At today’s groundbreaking and ground blessing ceremony at St. Michael’s Riverside Episcopal Ministry Center, Diane Askren set the tone with an opening land acknowledgement.
It made us Episcopal Diocese of Los Angeles representatives feel more like stewards than landowners. Indigenous peoples once lived here, then colonial peoples. As a parish church, it was a beloved spiritual home. As a ministry center run by the Rev. Canon Mary Crist and her partners, the housing insecure and unhoused always had a place to go.
Soon the beautiful church, built out of faith in him who had nowhere to lay his head, will have new neighbors occupying 50 one- and two-bedroom apartments for households earning between 30%-80% of the local area median income, half of the units set aside as permanent supportive housing for unhoused folks battling mental illness.
Bishop Jon Bruno had a vision of a self-sustaining Anglican friary on these grounds. In recent years, our prospective tenants changed, but the mission is the same. It’s God’s territory, not ours, and we’re to use it for God’s glory and the sake of God’s people. I’ve no doubt the worshiping community at St. Michael’s, which gathers during the week but not on Sunday, will discover a renewed sense of security and mission as the project takes shape.

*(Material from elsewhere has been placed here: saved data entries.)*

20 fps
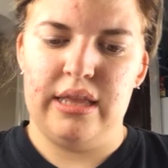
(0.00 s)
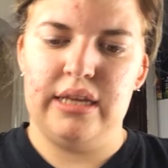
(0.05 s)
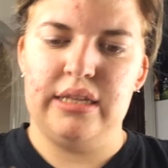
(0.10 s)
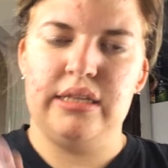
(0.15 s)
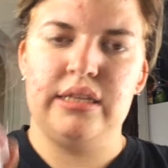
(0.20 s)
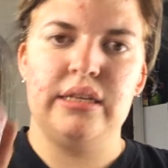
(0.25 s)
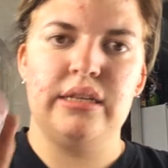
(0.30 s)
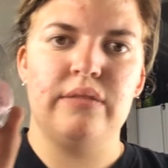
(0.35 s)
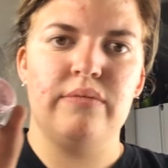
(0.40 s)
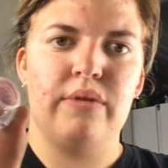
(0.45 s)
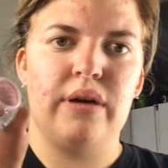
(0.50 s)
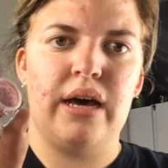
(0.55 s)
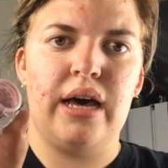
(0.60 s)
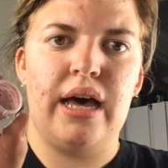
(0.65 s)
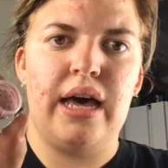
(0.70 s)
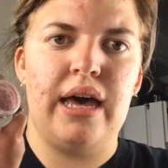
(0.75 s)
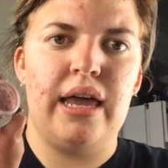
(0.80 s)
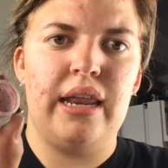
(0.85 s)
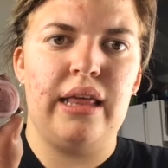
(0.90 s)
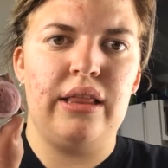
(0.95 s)
And this is
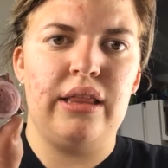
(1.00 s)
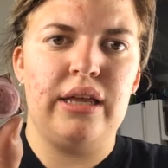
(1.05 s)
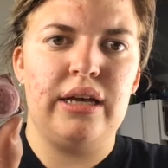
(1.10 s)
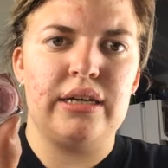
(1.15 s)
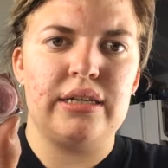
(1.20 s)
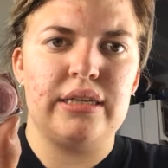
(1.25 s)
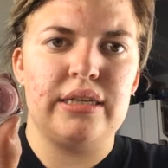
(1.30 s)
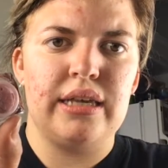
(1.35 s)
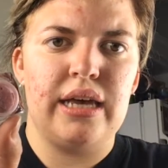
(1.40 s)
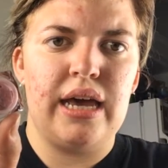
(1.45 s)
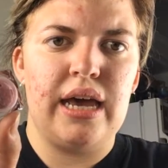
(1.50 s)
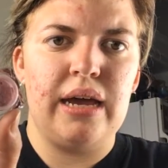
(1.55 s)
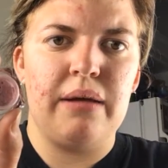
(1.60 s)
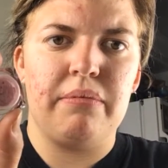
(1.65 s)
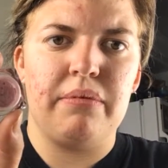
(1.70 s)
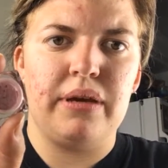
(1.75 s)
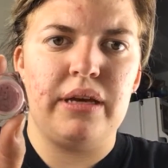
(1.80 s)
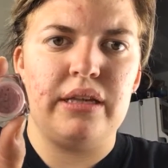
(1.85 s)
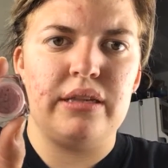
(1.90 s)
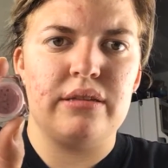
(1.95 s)
what it looks
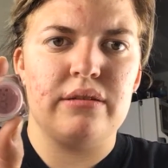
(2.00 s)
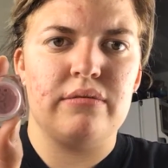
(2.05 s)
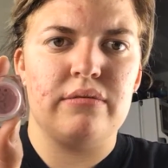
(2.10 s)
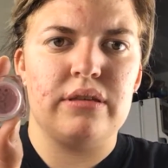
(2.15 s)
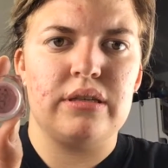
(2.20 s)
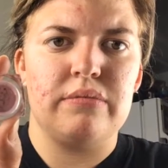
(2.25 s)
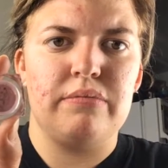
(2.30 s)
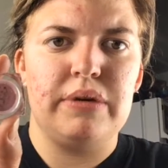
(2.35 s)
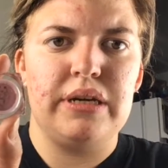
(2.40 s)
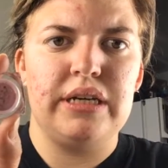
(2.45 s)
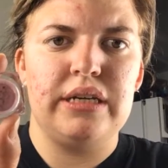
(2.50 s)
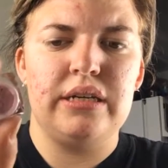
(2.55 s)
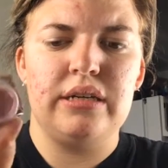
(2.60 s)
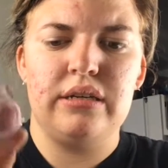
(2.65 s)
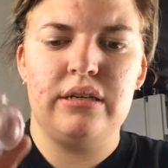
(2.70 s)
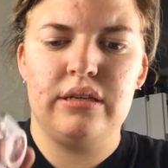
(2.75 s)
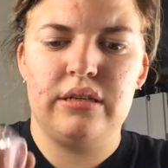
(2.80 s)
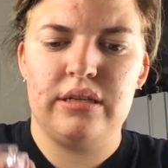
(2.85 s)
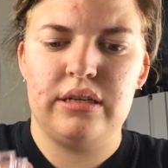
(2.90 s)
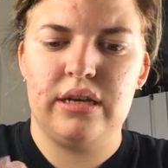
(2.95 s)
like. Please don't
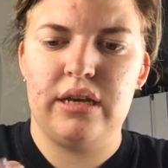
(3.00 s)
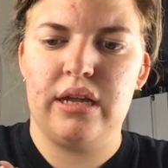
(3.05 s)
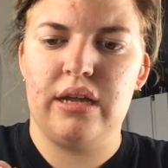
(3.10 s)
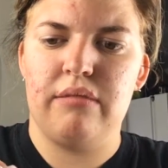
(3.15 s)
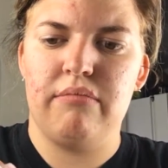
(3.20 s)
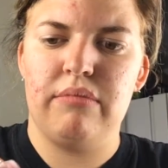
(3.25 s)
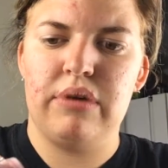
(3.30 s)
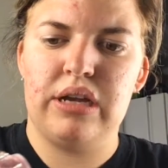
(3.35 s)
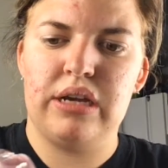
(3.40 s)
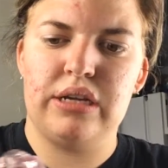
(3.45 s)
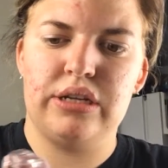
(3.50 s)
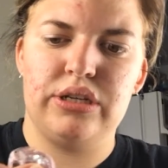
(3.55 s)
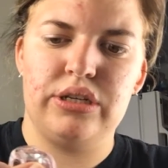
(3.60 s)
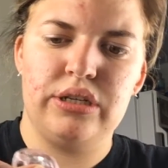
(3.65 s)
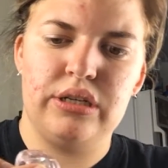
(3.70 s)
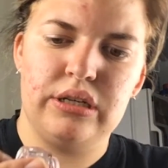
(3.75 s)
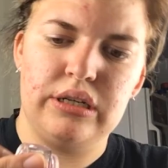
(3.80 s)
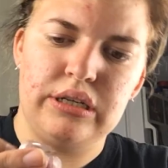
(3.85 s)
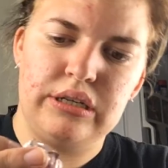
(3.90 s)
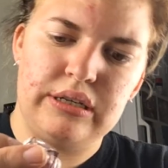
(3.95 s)
spill. And I'm going
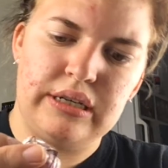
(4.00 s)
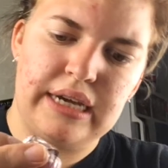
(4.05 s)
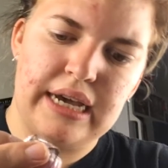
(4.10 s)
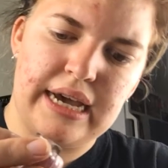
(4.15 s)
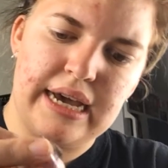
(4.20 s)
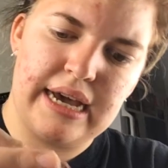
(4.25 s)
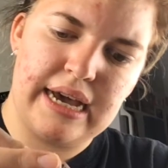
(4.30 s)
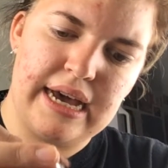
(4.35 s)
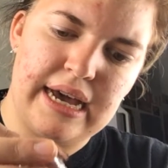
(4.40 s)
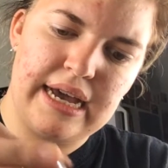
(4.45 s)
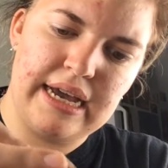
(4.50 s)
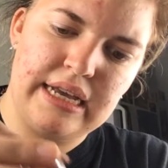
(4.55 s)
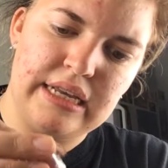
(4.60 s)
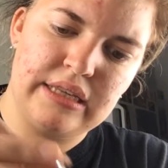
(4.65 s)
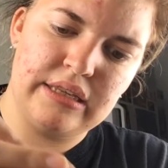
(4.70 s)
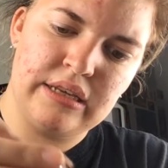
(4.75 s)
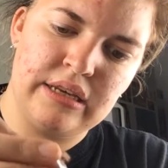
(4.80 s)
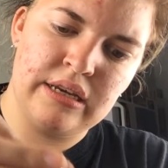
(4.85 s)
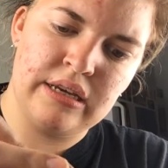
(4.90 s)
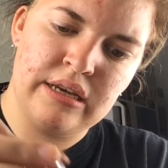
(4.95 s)
to show you
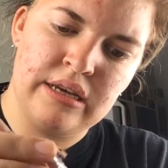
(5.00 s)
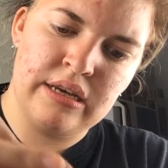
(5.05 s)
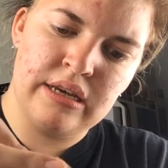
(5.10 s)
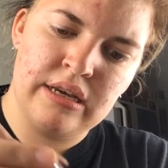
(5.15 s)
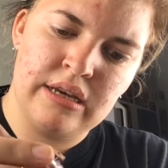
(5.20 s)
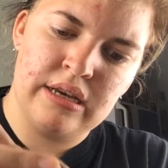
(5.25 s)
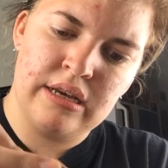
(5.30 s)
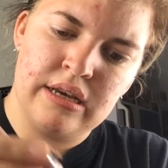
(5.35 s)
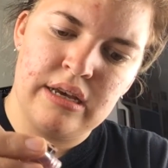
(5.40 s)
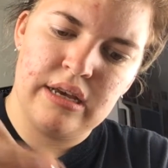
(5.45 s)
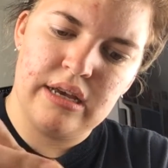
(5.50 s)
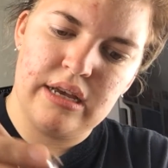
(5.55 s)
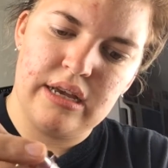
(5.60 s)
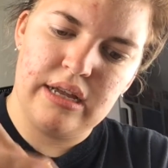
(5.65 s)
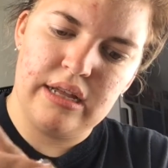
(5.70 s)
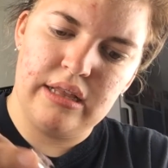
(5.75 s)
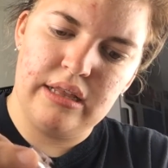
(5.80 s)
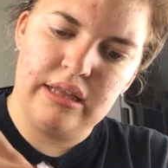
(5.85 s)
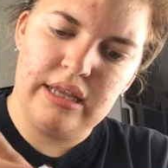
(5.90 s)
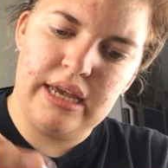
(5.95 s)
guys
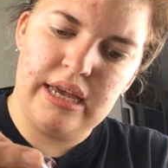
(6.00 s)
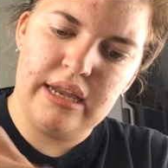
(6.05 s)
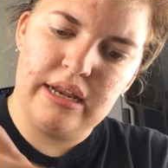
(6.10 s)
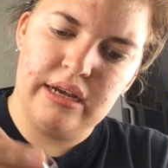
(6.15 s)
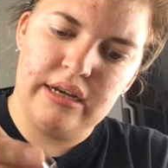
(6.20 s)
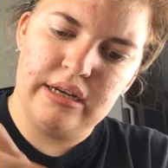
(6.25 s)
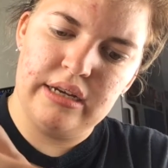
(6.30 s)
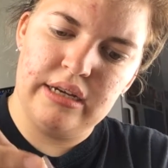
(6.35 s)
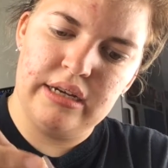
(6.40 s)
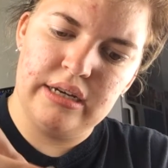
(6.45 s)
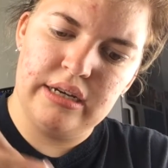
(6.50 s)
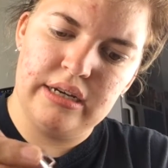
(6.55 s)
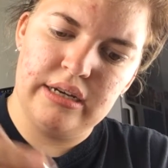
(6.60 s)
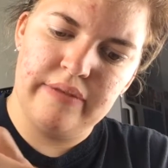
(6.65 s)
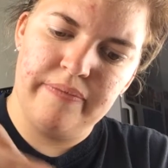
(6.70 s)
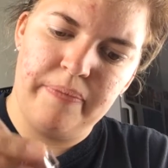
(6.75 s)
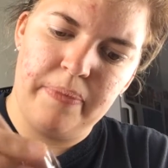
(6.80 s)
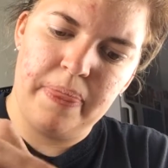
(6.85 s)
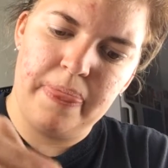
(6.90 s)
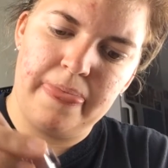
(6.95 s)
a
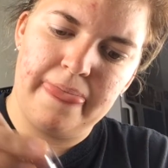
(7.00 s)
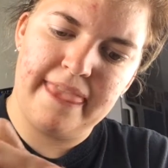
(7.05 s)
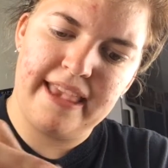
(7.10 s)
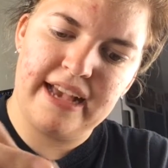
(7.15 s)
little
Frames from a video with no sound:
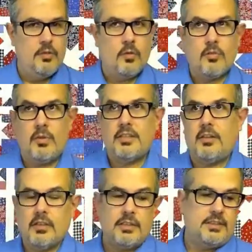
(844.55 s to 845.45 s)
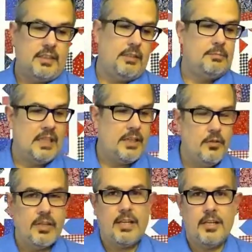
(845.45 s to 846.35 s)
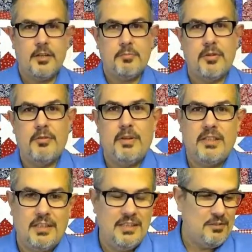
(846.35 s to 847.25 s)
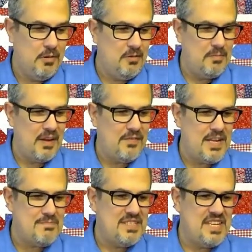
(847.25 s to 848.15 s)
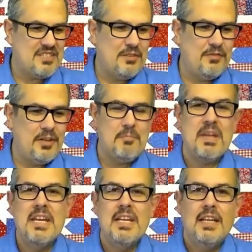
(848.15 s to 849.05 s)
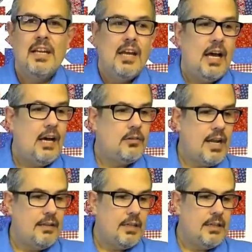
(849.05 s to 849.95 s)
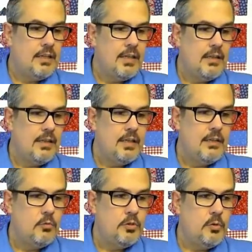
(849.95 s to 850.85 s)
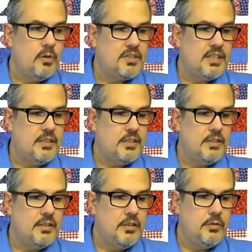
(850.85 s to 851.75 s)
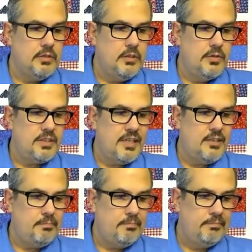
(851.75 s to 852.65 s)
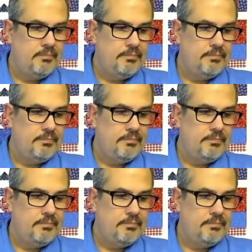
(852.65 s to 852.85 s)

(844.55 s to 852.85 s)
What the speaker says: Northwest Arkansas. I know that area pretty well. That's where my family's actually from. All right. Do we want to see the newest item?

Among these aboard today were the Rev. Canon Bill Dunn, peripatetic dean of our out east clergy; the Rev. Canon Kelli Grace Kurtz, a cheerful, persistent advocate of this project as rector at All Saints Riverside; the Rev. Barbara Barnum; our friends Singing Bird and Young Wolf, who offered a Native prayer and song (and presented Canon Crist and me with tobacco and their blessing); the amazing Larry Haynes of St. James Episcopal Church Newport Beach, our partner at Mercy House Living Centers, who has been advocating for and building affordable housing for a third of a century; project architects Frank Escher and Ravi GuneWardena, who have rolled patiently with all the changes; Kyle Paine, president of Community Development Partners, our non-profit builder; and the indispensable Gaby Plascencia, Councilwoman, City of Riverside, Ward 5.
Mary Crist, the project’s resourceful sine qua non, presided beatifically and offered a beautiful closing prayer. Not present but discussed with affection were Tim Alderson of Seeds of Hope, who worked on this with Jon Bruno from the beginning, and former Riverside Mayor Rusty Bailey, who always believed.